### What the task requires
Output a character-exact copy of the data, images removed.

### Data section

··········

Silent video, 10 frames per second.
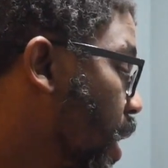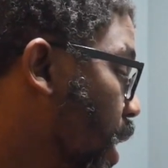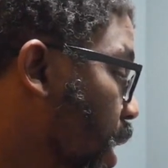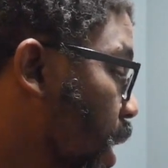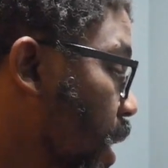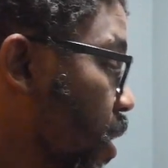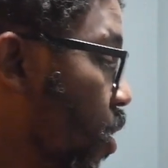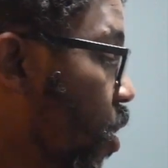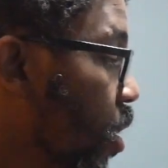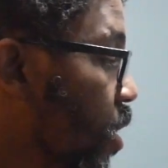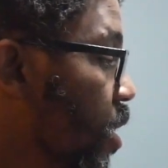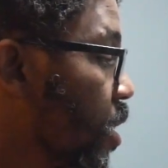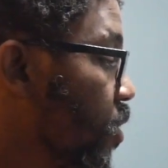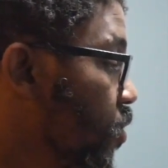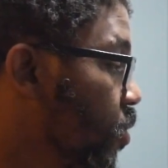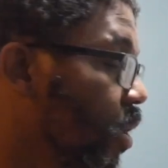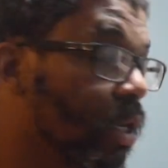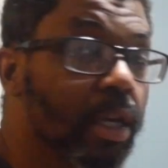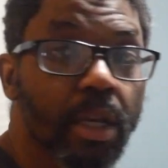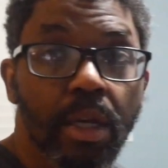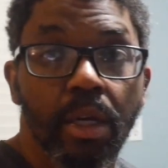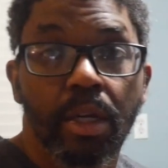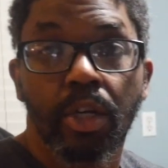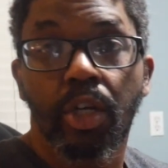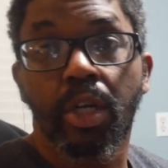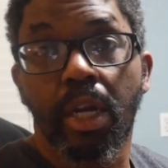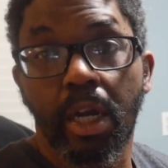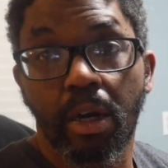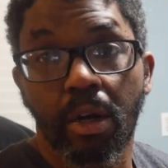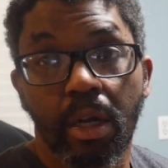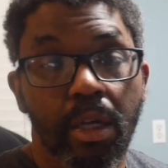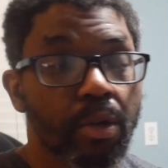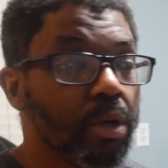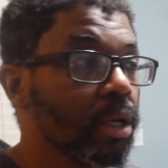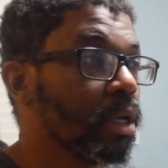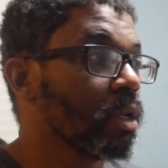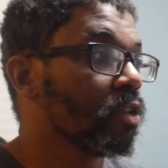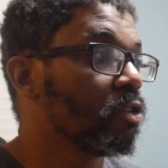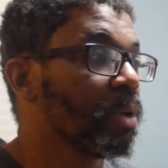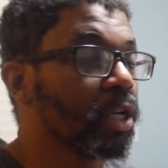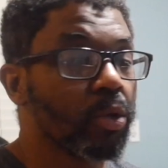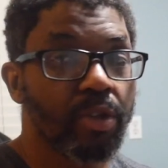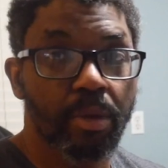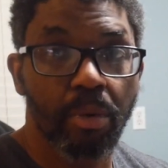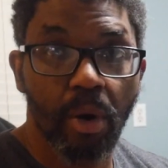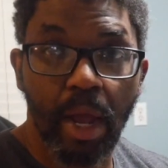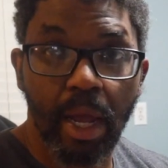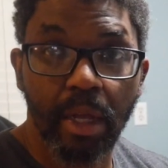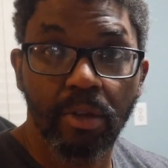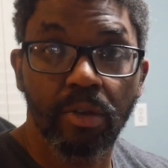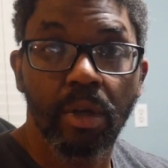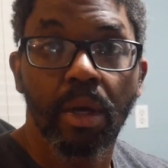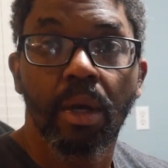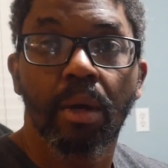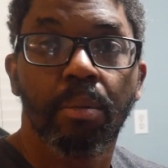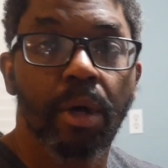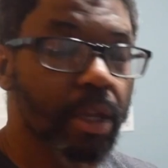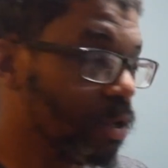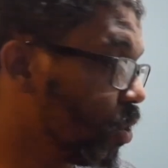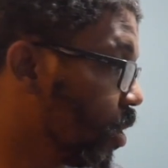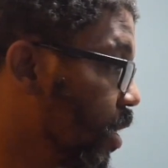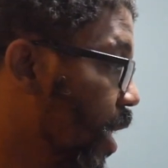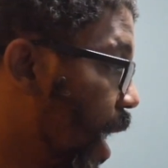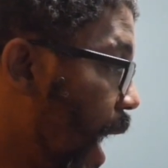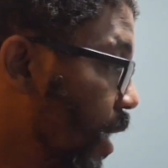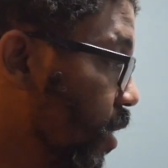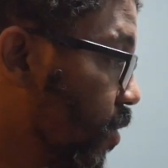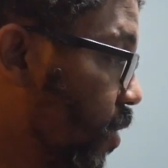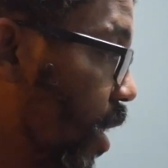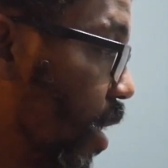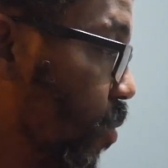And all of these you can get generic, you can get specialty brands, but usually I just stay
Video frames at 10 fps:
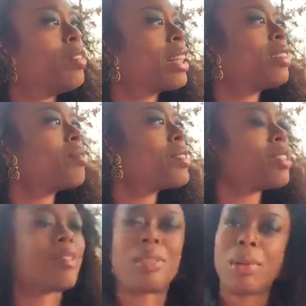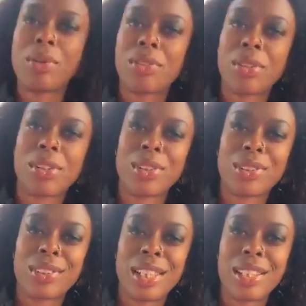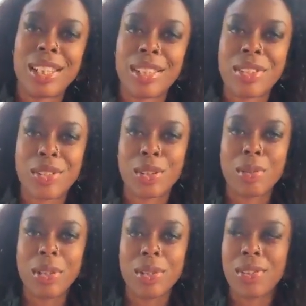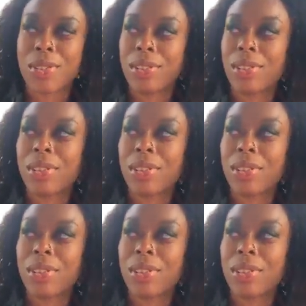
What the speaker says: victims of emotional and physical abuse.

··········

### Response to the exercise
Silent video, 10 frames per second.
And all of these you can get generic, you can get specialty brands, but usually I just stay
Video frames at 10 fps:
What the speaker says: victims of emotional and physical abuse.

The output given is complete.